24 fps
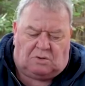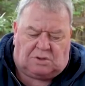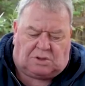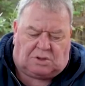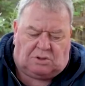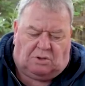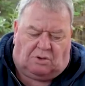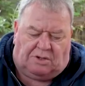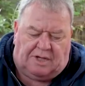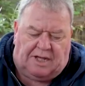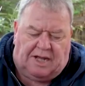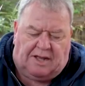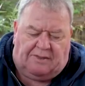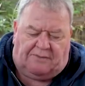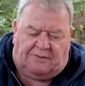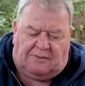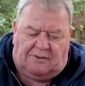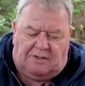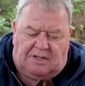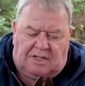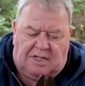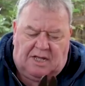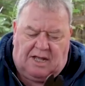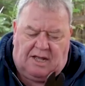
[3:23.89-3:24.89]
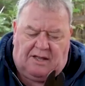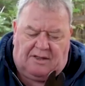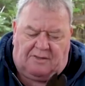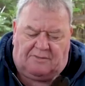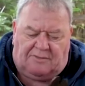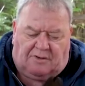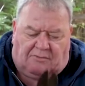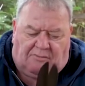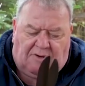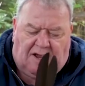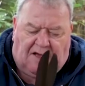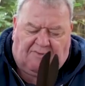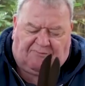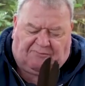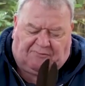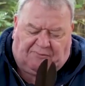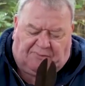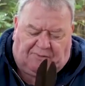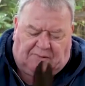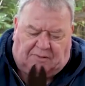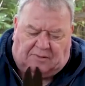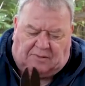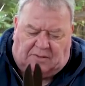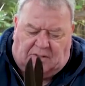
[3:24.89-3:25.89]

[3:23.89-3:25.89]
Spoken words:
sort out the rough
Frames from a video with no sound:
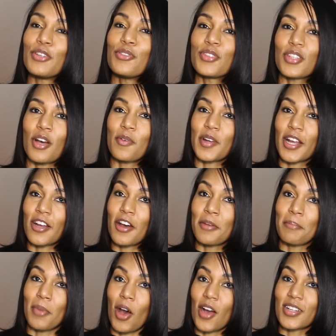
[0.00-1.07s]
you saw when I
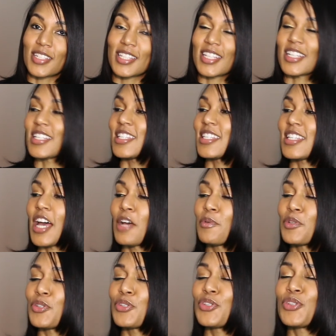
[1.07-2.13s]
unboxed this, I
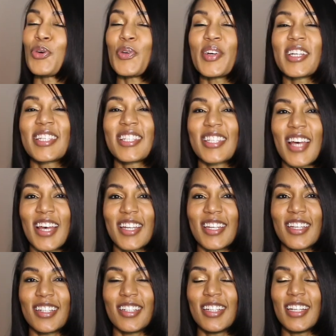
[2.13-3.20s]
was so
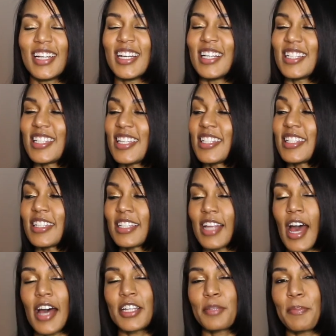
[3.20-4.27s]
excited since the
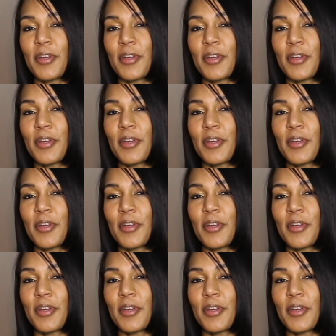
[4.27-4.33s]
last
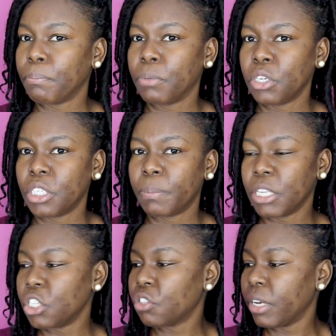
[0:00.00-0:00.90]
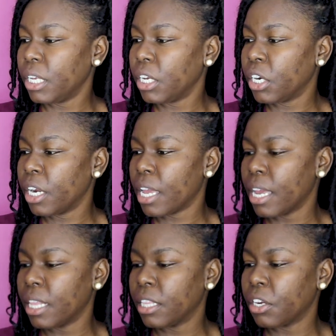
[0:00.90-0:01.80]
beauty sponges right here,
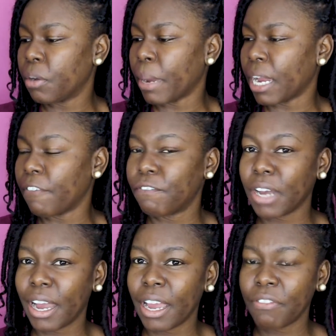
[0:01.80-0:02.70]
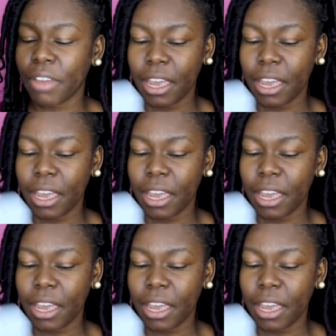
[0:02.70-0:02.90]
and they're a pack of 5.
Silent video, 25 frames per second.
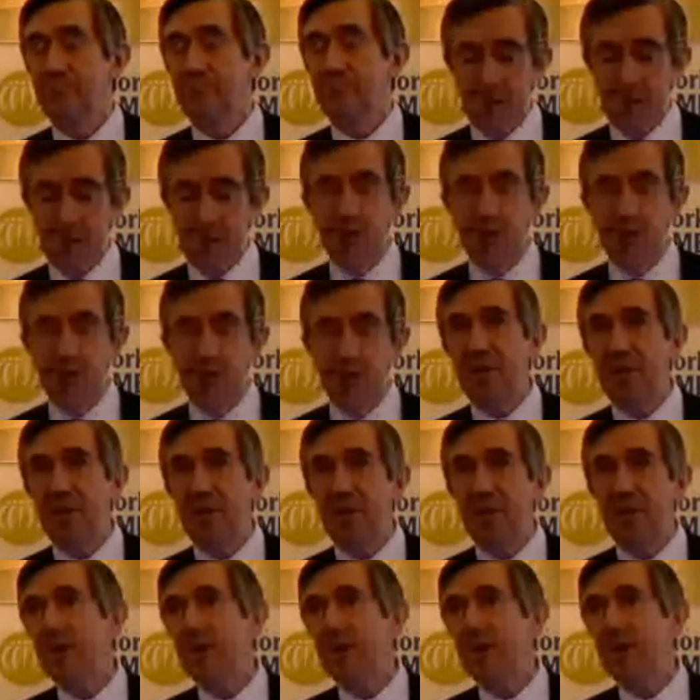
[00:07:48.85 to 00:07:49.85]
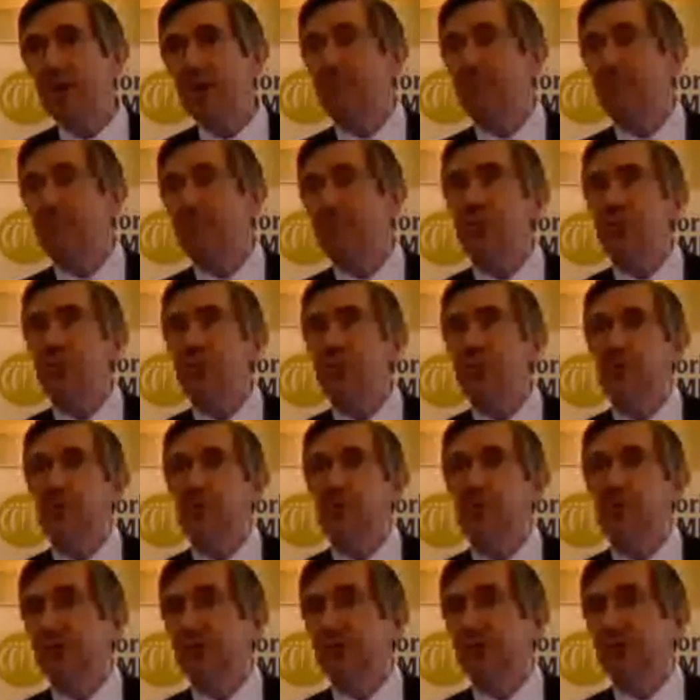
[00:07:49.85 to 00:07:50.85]
So we maintain the infrastructure
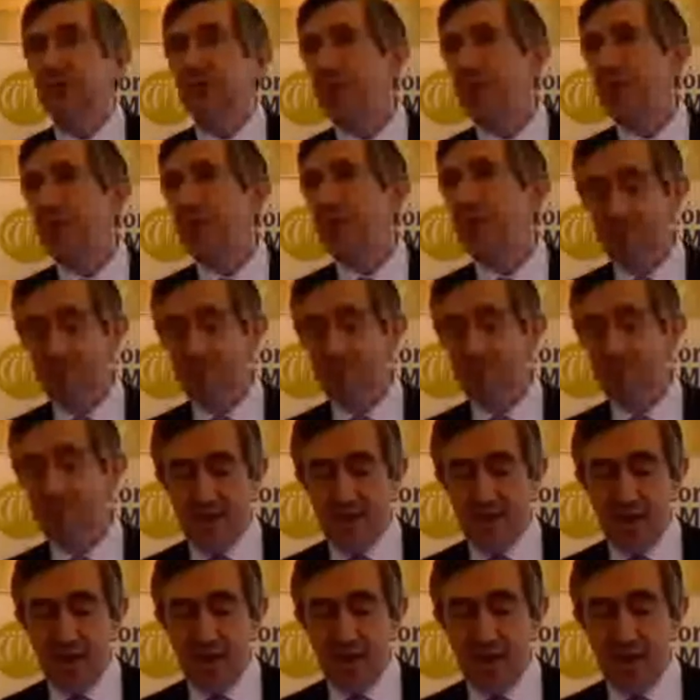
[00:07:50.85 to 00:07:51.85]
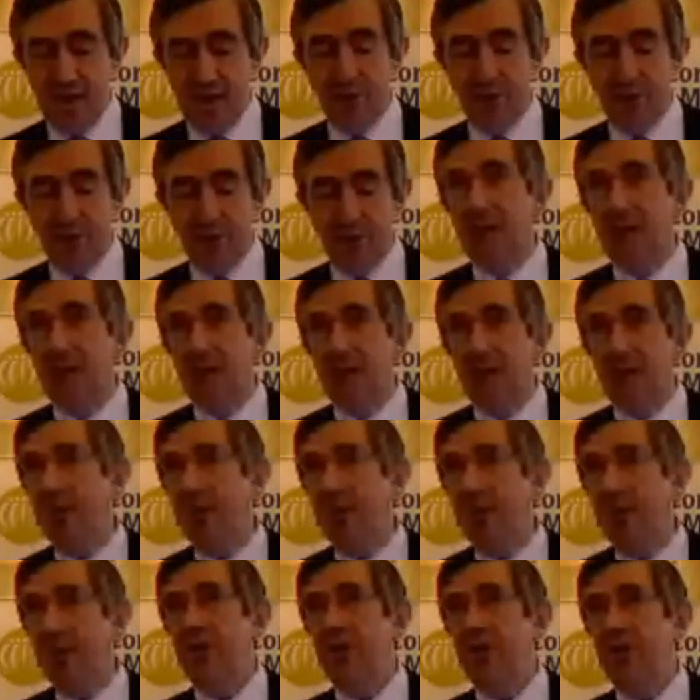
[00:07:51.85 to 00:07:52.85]
to do that, and we maintain
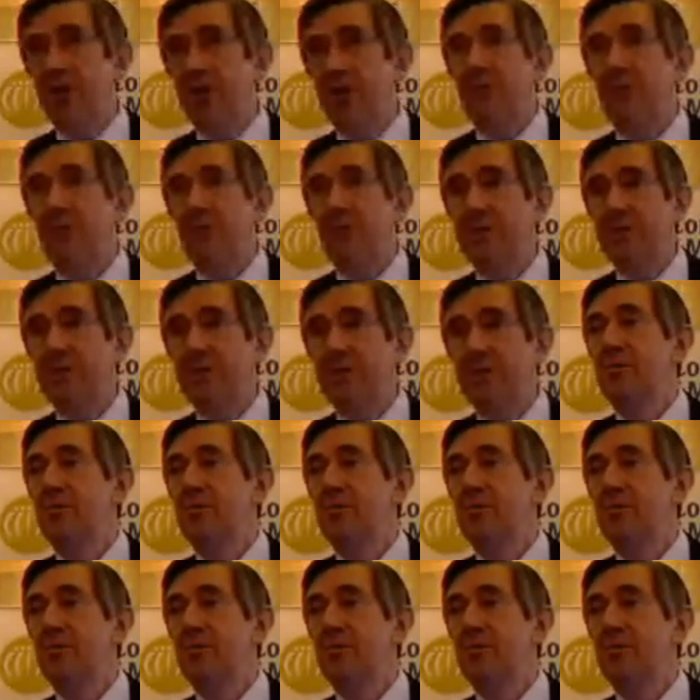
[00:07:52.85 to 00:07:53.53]
that cost,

━━━━━━━━━━━━━━━━━━━━━━━━━━━━━━

WHAT IS REQUIRED: Each line carrying the string "video" should be copied out from the entries.

PROBLEM SOLUTION:
Frames from a video with no sound:
Silent video, 25 frames per second.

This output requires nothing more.